[Records for this task Boundary: Start]
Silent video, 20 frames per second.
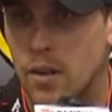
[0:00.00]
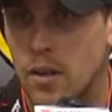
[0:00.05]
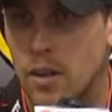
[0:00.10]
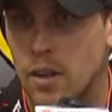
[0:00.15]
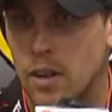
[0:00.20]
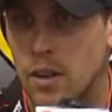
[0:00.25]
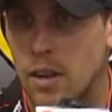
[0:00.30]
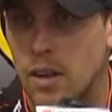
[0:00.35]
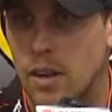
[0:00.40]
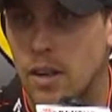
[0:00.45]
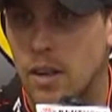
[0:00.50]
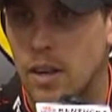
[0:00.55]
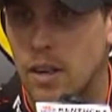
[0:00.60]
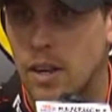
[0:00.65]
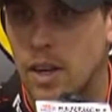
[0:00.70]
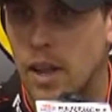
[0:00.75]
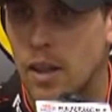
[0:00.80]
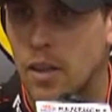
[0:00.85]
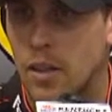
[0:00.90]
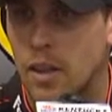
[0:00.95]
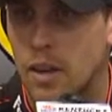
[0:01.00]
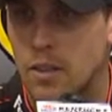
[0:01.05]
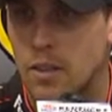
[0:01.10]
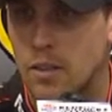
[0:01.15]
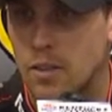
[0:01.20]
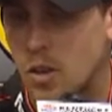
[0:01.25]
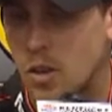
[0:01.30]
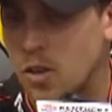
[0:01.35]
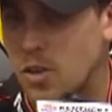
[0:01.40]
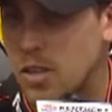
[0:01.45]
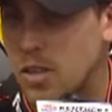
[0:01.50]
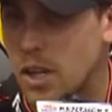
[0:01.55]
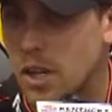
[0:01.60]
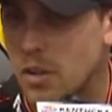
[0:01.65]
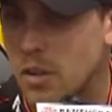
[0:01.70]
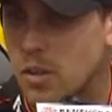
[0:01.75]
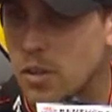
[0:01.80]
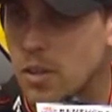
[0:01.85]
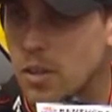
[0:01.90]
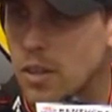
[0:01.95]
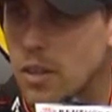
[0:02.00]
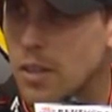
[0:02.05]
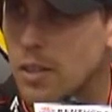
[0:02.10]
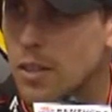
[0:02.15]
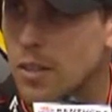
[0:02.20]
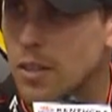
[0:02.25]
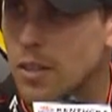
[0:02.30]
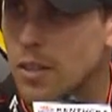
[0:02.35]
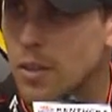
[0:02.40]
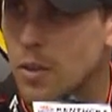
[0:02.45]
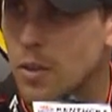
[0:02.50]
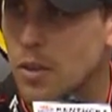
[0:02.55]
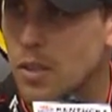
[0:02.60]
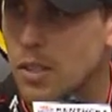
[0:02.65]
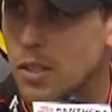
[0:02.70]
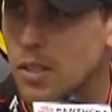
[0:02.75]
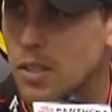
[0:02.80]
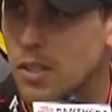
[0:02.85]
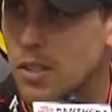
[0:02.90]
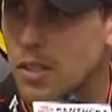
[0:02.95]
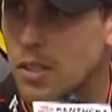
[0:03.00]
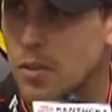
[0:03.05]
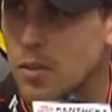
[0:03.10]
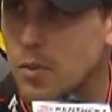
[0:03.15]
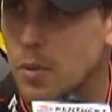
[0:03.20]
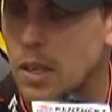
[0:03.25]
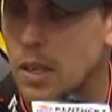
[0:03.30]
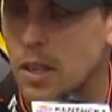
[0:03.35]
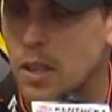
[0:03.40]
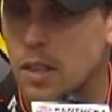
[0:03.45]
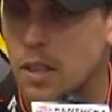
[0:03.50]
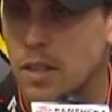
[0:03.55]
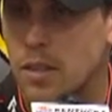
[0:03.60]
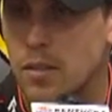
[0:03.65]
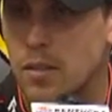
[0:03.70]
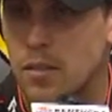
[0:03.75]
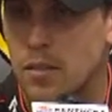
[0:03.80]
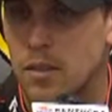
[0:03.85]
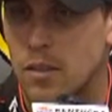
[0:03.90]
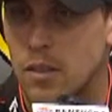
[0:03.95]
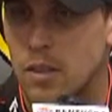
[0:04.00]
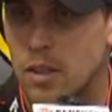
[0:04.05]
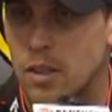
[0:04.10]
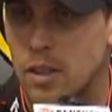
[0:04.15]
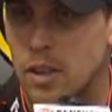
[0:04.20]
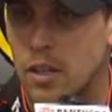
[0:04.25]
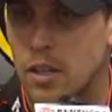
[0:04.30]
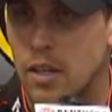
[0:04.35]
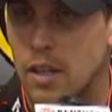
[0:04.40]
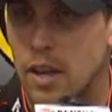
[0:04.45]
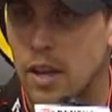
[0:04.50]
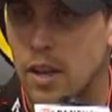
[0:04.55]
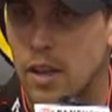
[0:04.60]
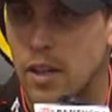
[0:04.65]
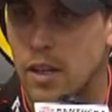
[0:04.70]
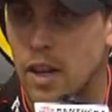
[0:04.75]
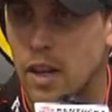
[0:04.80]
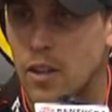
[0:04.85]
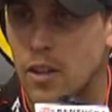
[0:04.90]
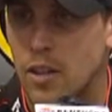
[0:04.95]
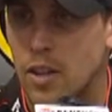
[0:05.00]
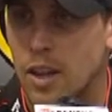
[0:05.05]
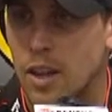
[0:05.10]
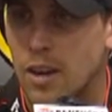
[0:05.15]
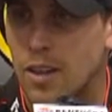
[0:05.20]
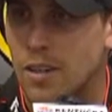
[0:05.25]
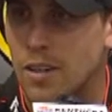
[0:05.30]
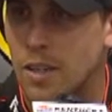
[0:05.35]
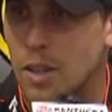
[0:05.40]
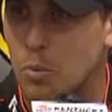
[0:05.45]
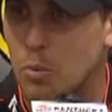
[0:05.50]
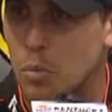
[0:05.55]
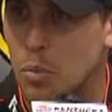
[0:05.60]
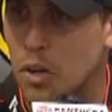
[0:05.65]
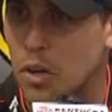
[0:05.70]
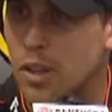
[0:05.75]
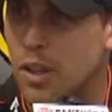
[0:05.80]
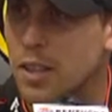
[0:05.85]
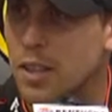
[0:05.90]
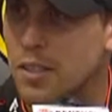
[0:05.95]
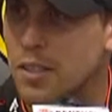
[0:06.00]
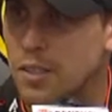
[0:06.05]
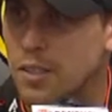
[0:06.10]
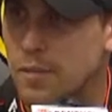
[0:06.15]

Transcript: And now that it's all settled, you know, it's just been a good day, and now you kind of can breathe easy.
[Records for this task Boundary: End]
Please reproduce the entries from above exactly; images are not part of the copy.

Silent video, 20 frames per second.
[0:00.00]
[0:00.05]
[0:00.10]
[0:00.15]
[0:00.20]
[0:00.25]
[0:00.30]
[0:00.35]
[0:00.40]
[0:00.45]
[0:00.50]
[0:00.55]
[0:00.60]
[0:00.65]
[0:00.70]
[0:00.75]
[0:00.80]
[0:00.85]
[0:00.90]
[0:00.95]
[0:01.00]
[0:01.05]
[0:01.10]
[0:01.15]
[0:01.20]
[0:01.25]
[0:01.30]
[0:01.35]
[0:01.40]
[0:01.45]
[0:01.50]
[0:01.55]
[0:01.60]
[0:01.65]
[0:01.70]
[0:01.75]
[0:01.80]
[0:01.85]
[0:01.90]
[0:01.95]
[0:02.00]
[0:02.05]
[0:02.10]
[0:02.15]
[0:02.20]
[0:02.25]
[0:02.30]
[0:02.35]
[0:02.40]
[0:02.45]
[0:02.50]
[0:02.55]
[0:02.60]
[0:02.65]
[0:02.70]
[0:02.75]
[0:02.80]
[0:02.85]
[0:02.90]
[0:02.95]
[0:03.00]
[0:03.05]
[0:03.10]
[0:03.15]
[0:03.20]
[0:03.25]
[0:03.30]
[0:03.35]
[0:03.40]
[0:03.45]
[0:03.50]
[0:03.55]
[0:03.60]
[0:03.65]
[0:03.70]
[0:03.75]
[0:03.80]
[0:03.85]
[0:03.90]
[0:03.95]
[0:04.00]
[0:04.05]
[0:04.10]
[0:04.15]
[0:04.20]
[0:04.25]
[0:04.30]
[0:04.35]
[0:04.40]
[0:04.45]
[0:04.50]
[0:04.55]
[0:04.60]
[0:04.65]
[0:04.70]
[0:04.75]
[0:04.80]
[0:04.85]
[0:04.90]
[0:04.95]
[0:05.00]
[0:05.05]
[0:05.10]
[0:05.15]
[0:05.20]
[0:05.25]
[0:05.30]
[0:05.35]
[0:05.40]
[0:05.45]
[0:05.50]
[0:05.55]
[0:05.60]
[0:05.65]
[0:05.70]
[0:05.75]
[0:05.80]
[0:05.85]
[0:05.90]
[0:05.95]
[0:06.00]
[0:06.05]
[0:06.10]
[0:06.15]

Transcript: And now that it's all settled, you know, it's just been a good day, and now you kind of can breathe easy.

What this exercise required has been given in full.